Non manca solo la consapevolezza, però. La chiave per garantire che la carica virale rimanga soppressa è infatti l’aderenza alla terapia. Se la terapia non è assunta correttamente, il virus riesce nuovamente a replicarsi e produrre nuove copie virali che possono contenere mutazioni che lo rendono resistente ai farmaci. «Una volta che il virus ha ‘imparato’ a rendere inefficace un farmaco, non lo dimentica più. Ecco perché la resistenza ai farmaci limita le opzioni terapeutiche disponibili e può rendere più complessa la gestione dell’infezione», dice Simone Lanini, professore associato in Malattie Infettive Università degli Studi di Udine.

Per risolvere questo problema non basta cambiare la terapia: occorre prevenire l’innescarsi della resistenza. «Adattare la terapia alle abitudini di chi la assume, e non viceversa, aumenta le probabilità che questa venga assunta correttamente», afferma Giuseppe Lapadula, ricercatore in Malattie Infettive all’Università degli Studi Milano-Bicocca. Ciò può avvenire con un dialogo tra medico e paziente che sia «franco, aperto e bidirezionale. Deve creare empatia e favorire un modello di cura collaborativo”, aggiunge. “Deve esplorare tutti gli aspetti che possono ostacolare un’assunzione ottimale della terapia e, se necessario, deve fornire alla persona che vive con Hiv gli strumenti per rimodellare l’interpretazione della propria malattia e condividere nuovi obiettivi di cura», conclude Lapadula.

Un podcast come nello studio medico

È questo l’obiettivo del podcast “A voce alta. Dialoghi sull’Hiv”, prodotto da One Podcast in collaborazione con Gilead Sciences. 

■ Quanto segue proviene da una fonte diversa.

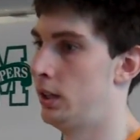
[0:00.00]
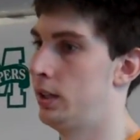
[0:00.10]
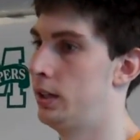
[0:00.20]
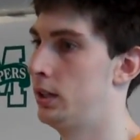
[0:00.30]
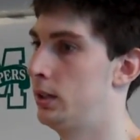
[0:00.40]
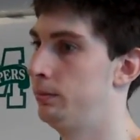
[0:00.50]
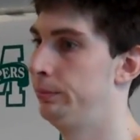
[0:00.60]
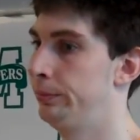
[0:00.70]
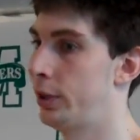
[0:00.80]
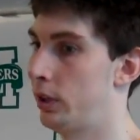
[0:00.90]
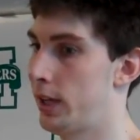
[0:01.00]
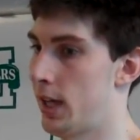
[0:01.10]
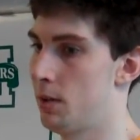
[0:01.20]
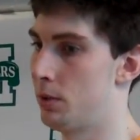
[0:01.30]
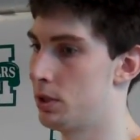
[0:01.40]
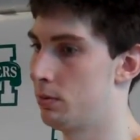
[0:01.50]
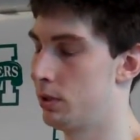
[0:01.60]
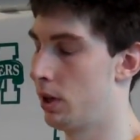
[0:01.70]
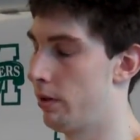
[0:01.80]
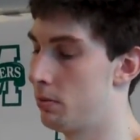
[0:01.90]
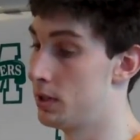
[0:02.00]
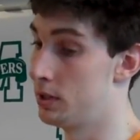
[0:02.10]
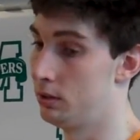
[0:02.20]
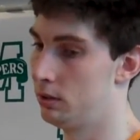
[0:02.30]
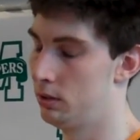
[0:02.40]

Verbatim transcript: And, uh, you know, late game, we, just, we were giving him easy,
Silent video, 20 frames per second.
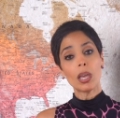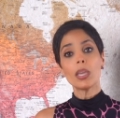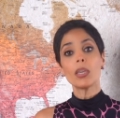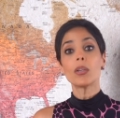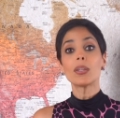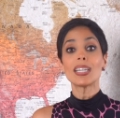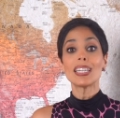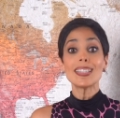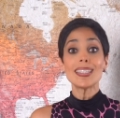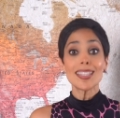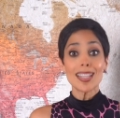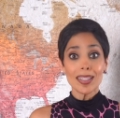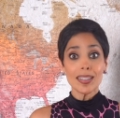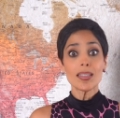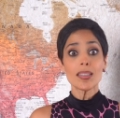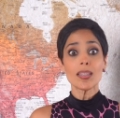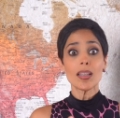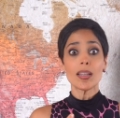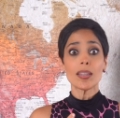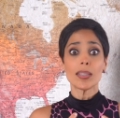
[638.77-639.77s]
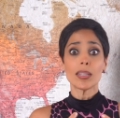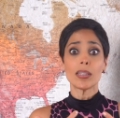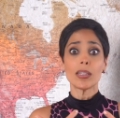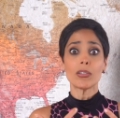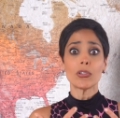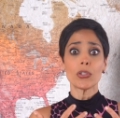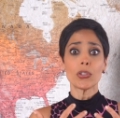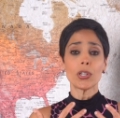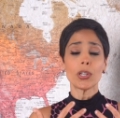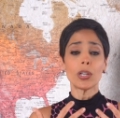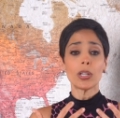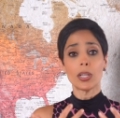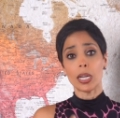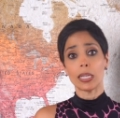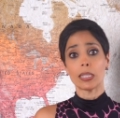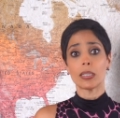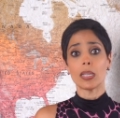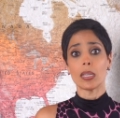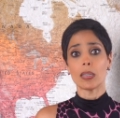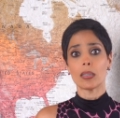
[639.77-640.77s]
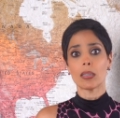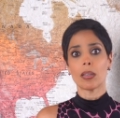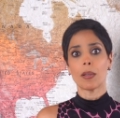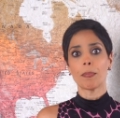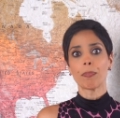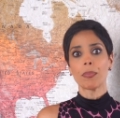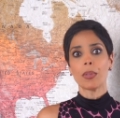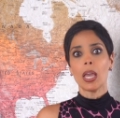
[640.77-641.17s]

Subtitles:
you can synthesize the literature like this.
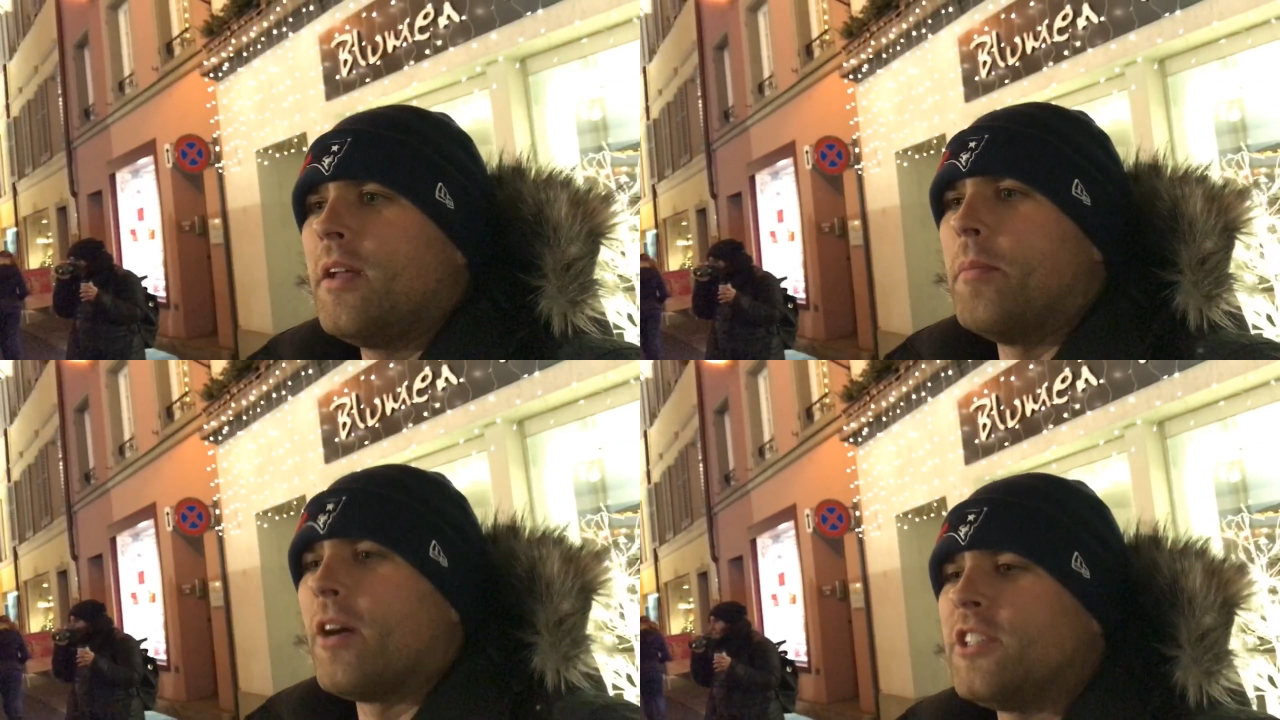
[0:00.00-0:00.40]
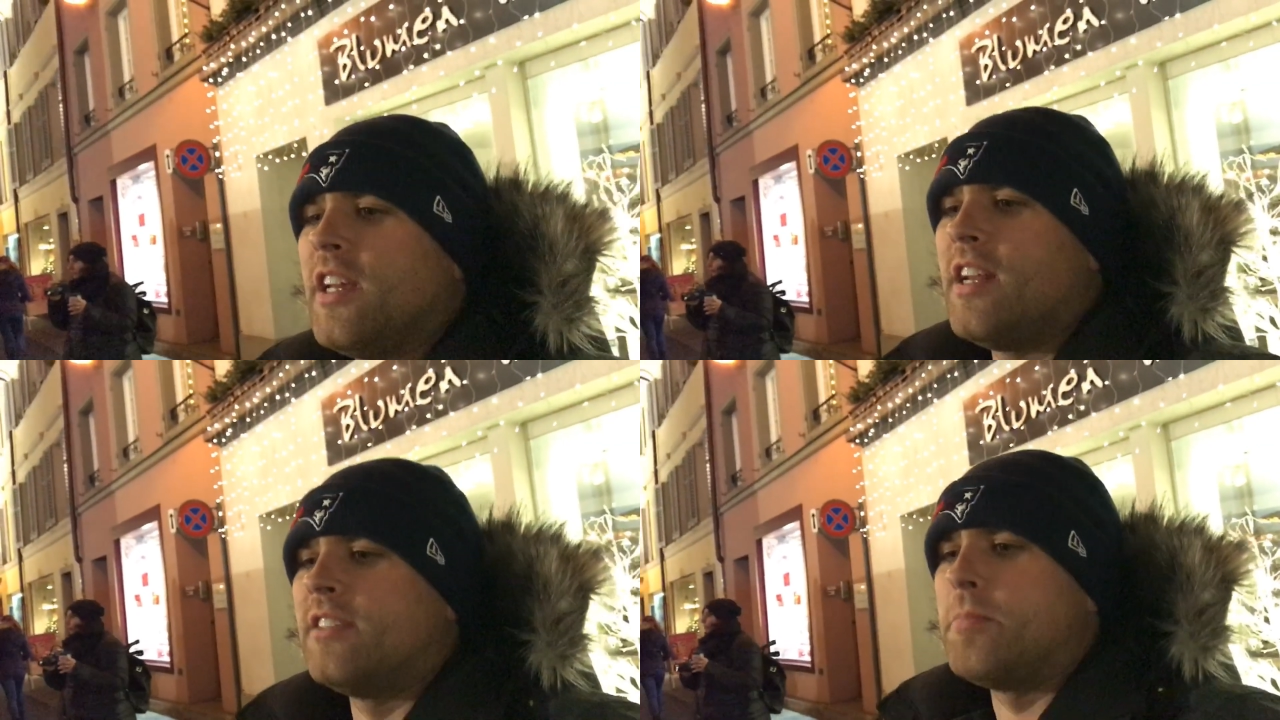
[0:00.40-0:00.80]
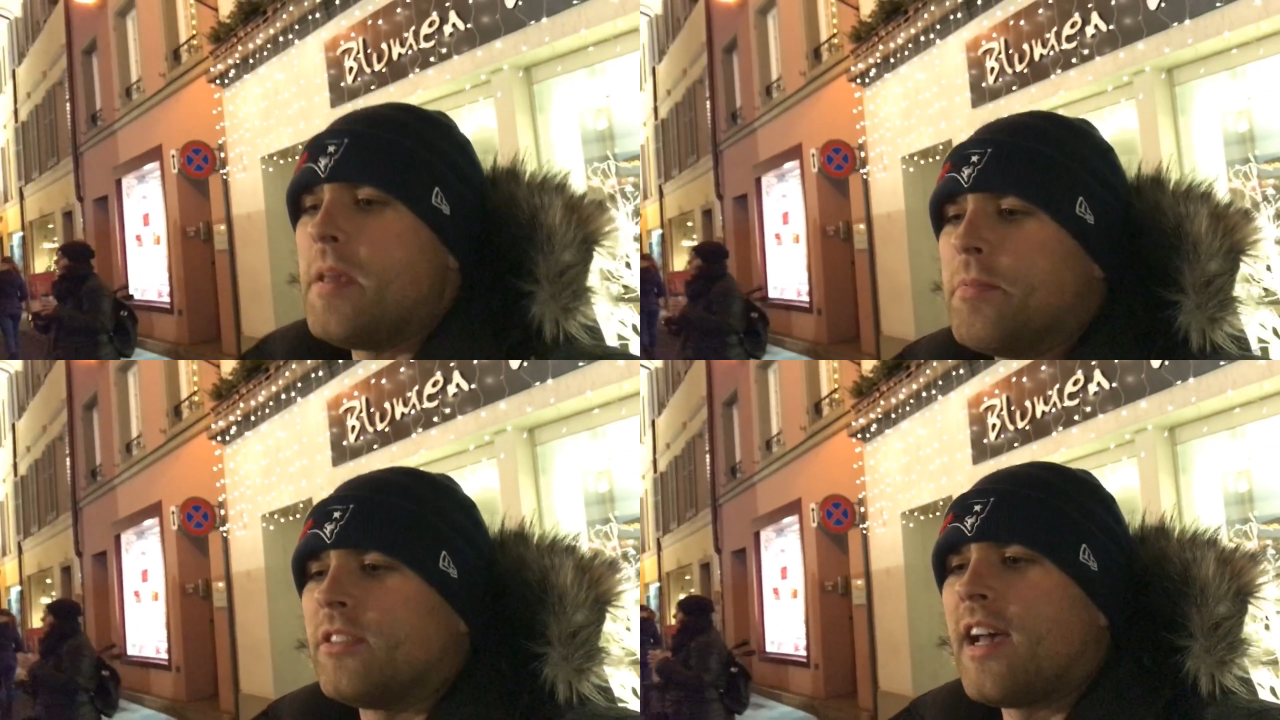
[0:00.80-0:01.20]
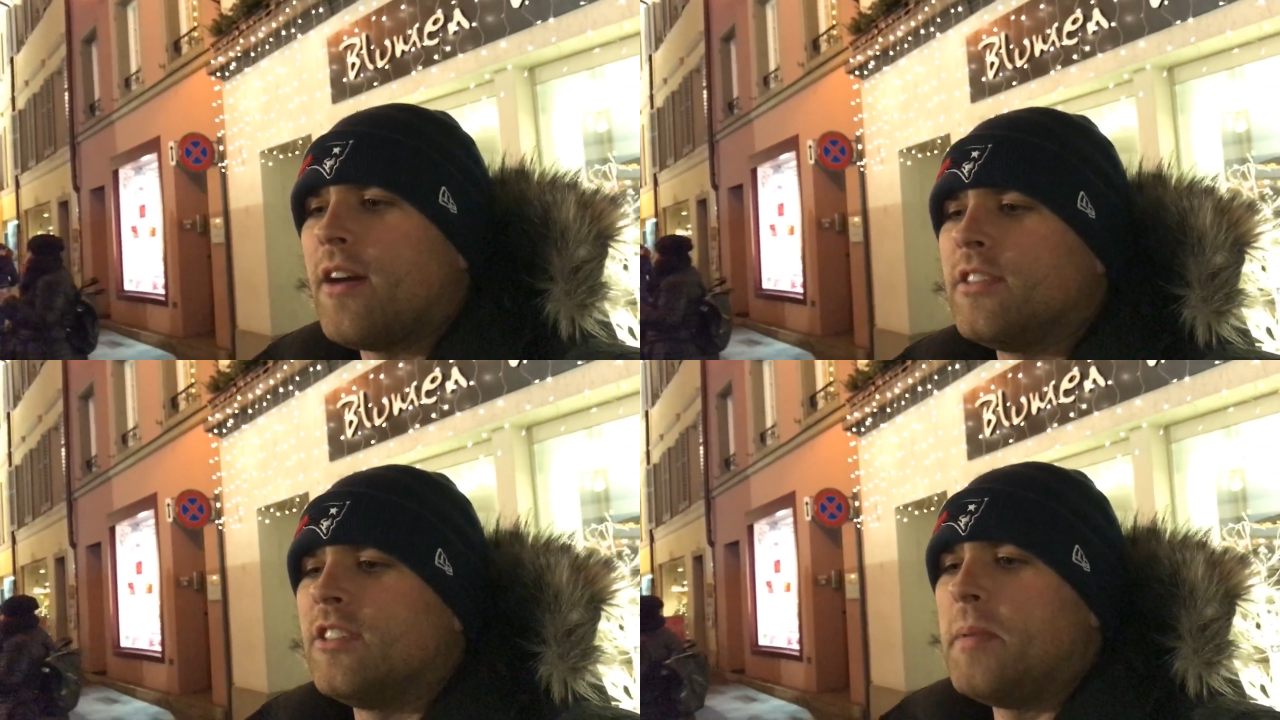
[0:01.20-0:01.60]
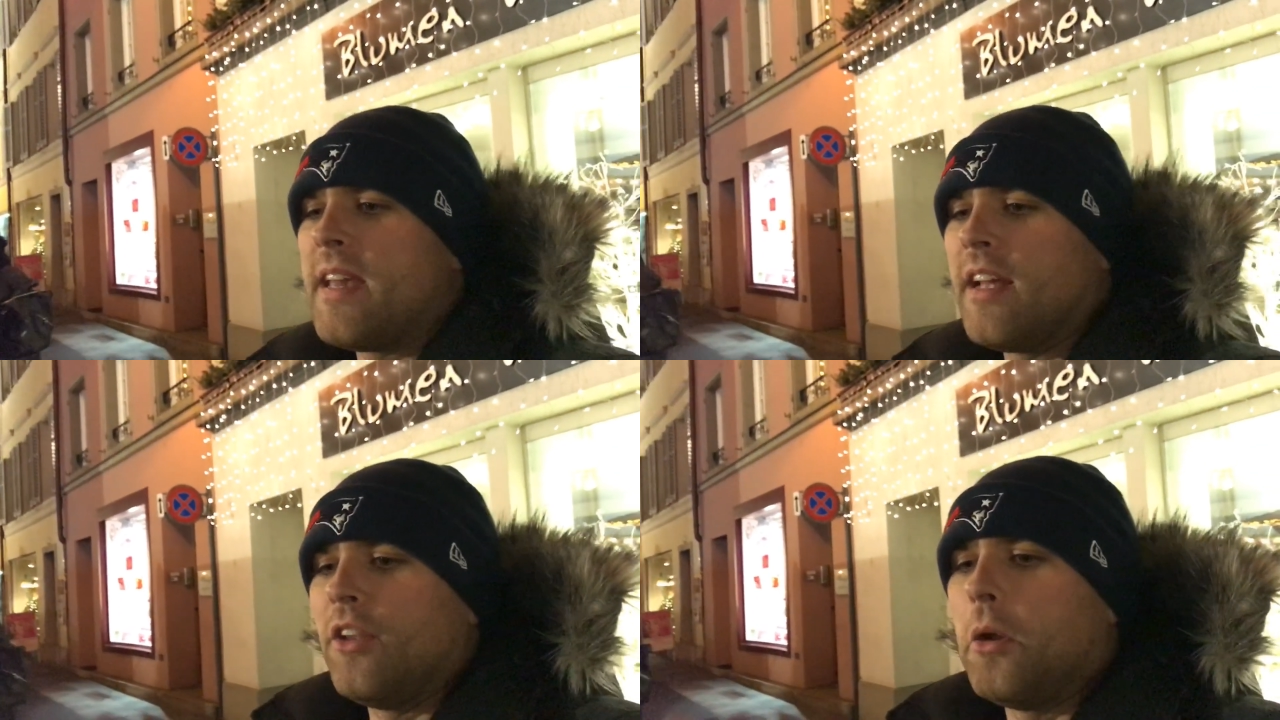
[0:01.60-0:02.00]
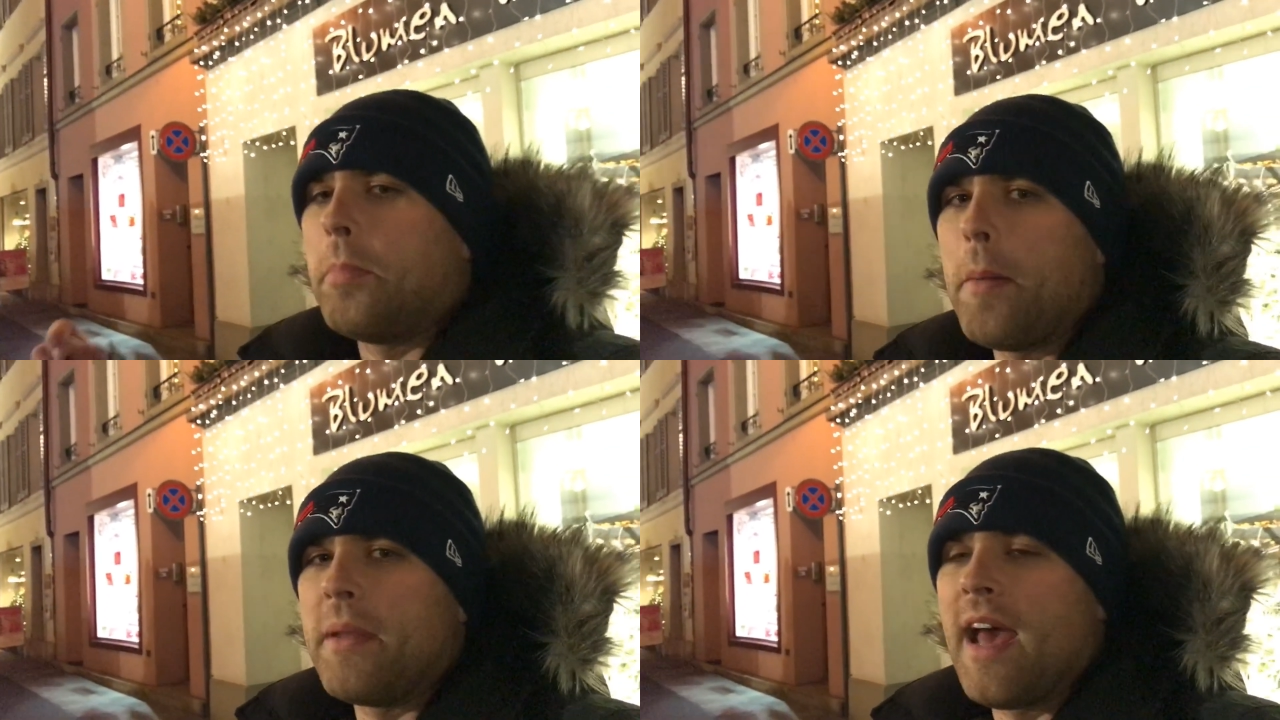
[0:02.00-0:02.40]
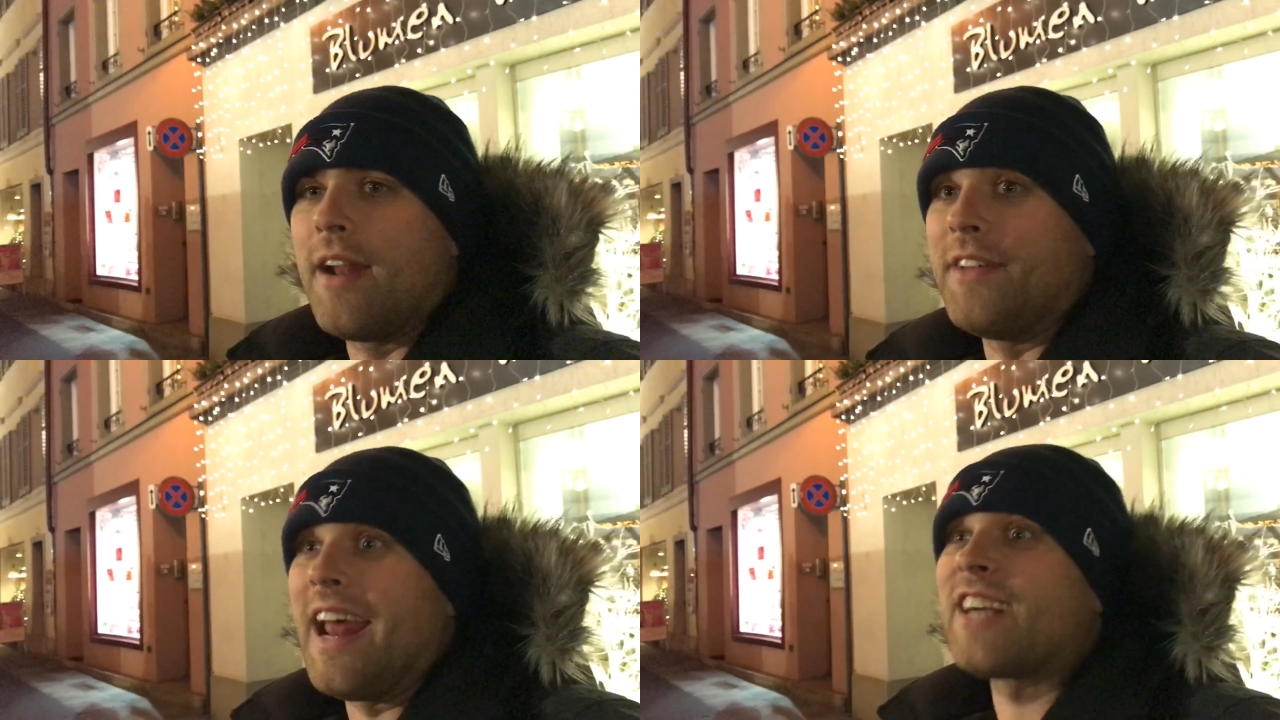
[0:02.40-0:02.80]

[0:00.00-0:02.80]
marching it into people's houses, making a little puppet out of it.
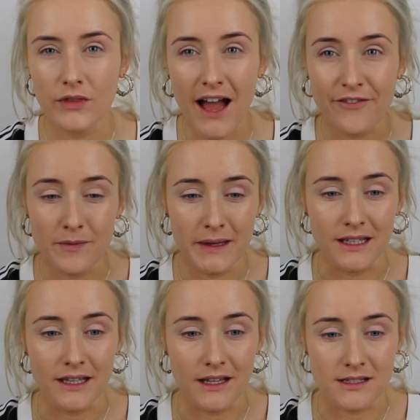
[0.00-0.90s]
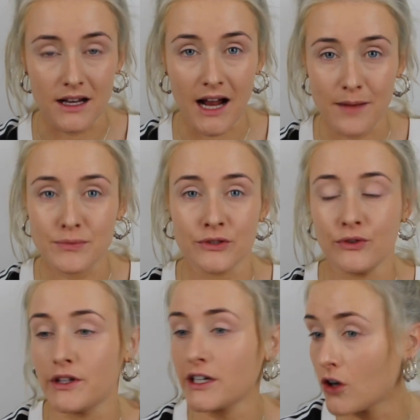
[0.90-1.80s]
That for me is an
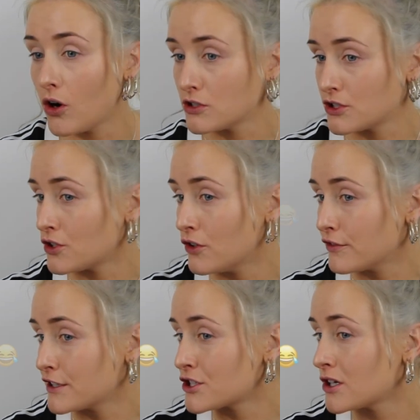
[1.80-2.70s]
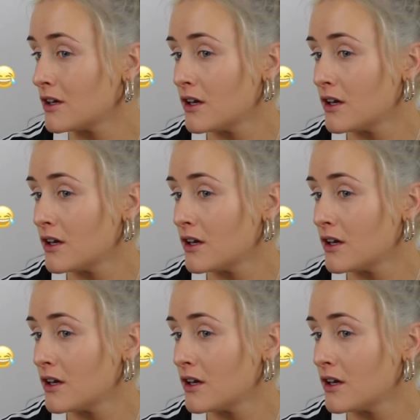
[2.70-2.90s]
absolutely gorgeous coverage.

Con un dialogo simile a quello che dovrebbe avvenire nello studio medico, due medici e una persona con HIV discutono di come migliorare la qualità di vita di chi vive con l’infezione, ospiti di Florencia Di Stefano - Abichain. 

La prima puntata, disponibile da oggi su Spotify, è dedicata alle terapie, all’aderenza terapeutica, al concetto di U=U (non rilevabile=non trasmissibile) e allo sviluppo delle resistenze. La seconda sarà disponibile a settembre e riguarderà il momento della diagnosi. 

Accanto al podcast, disponibile su tutte le piattaforme a partire dal 20 giugno, la campagna rende disponibili materiali di aggiornamento per i medici sul rischio di sviluppo di resistenze. 

L’iniziativa si inserisce nella più ampia campagna “HIV. Ne parliamo?”, partita a novembre 2023 per porre l’attenzione su quegli aspetti della vita delle persone con Hiv che possono essere migliorati, dagli aspetti psicologici alle relazioni con gli altri, alla corretta assunzione della terapia. 

«Da oltre 35 anni siamo accanto alle persone con Hiv. E se all’inizio di questo percorso il nostro impegno era tutto focalizzato nel trovare soluzioni salvavita, ora che le abbiamo trovate e le persone con Hiv possono avere un’aspettativa di vita paragonabile a chi non ha l’infezione, è nostro dovere impegnarci a migliorare la qualità di questo tempo, sviluppando soluzioni terapeutiche sempre più efficaci e promuovendo una corretta informazione e un maggior dialogo tra medici e pazienti», dice Gemma Saccomanni, senior director Public Affairs di Gilead Sciences. «La campagna “Hiv Ne parliamo?” è un’iniziativa fondamentale in questo senso perché offre strumenti concreti a clinici e pazienti per costruire un rapporto di fiducia e migliorare la relazione di cura a favore delle persone che vivono con Hiv», conclude.